▶ [PROBLEM] Without changing a character, output all of the records.

(Items listed in a dataset)

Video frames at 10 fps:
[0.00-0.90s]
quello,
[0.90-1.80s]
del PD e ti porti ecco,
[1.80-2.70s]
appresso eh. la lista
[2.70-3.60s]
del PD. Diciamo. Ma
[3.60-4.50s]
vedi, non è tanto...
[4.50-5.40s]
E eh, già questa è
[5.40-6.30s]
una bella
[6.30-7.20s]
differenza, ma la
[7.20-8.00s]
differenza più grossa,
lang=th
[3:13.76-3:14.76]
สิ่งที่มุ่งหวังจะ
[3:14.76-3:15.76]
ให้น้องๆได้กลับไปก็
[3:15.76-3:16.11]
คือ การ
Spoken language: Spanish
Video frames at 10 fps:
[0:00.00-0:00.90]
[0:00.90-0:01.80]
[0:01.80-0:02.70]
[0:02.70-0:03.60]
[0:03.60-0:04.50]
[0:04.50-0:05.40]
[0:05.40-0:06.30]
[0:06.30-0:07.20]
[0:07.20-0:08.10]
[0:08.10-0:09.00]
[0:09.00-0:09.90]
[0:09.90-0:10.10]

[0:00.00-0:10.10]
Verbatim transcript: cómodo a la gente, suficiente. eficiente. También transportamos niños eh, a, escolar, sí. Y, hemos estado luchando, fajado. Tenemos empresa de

▶ [OUTPUT OF THE TASK]
Video frames at 10 fps:
[0.00-0.90s]
quello,
[0.90-1.80s]
del PD e ti porti ecco,
[1.80-2.70s]
appresso eh. la lista
[2.70-3.60s]
del PD. Diciamo. Ma
[3.60-4.50s]
vedi, non è tanto...
[4.50-5.40s]
E eh, già questa è
[5.40-6.30s]
una bella
[6.30-7.20s]
differenza, ma la
[7.20-8.00s]
differenza più grossa,
lang=th
[3:13.76-3:14.76]
สิ่งที่มุ่งหวังจะ
[3:14.76-3:15.76]
ให้น้องๆได้กลับไปก็
[3:15.76-3:16.11]
คือ การ
Spoken language: Spanish
Video frames at 10 fps:
[0:00.00-0:00.90]
[0:00.90-0:01.80]
[0:01.80-0:02.70]
[0:02.70-0:03.60]
[0:03.60-0:04.50]
[0:04.50-0:05.40]
[0:05.40-0:06.30]
[0:06.30-0:07.20]
[0:07.20-0:08.10]
[0:08.10-0:09.00]
[0:09.00-0:09.90]
[0:09.90-0:10.10]

[0:00.00-0:10.10]
Verbatim transcript: cómodo a la gente, suficiente. eficiente. También transportamos niños eh, a, escolar, sí. Y, hemos estado luchando, fajado. Tenemos empresa de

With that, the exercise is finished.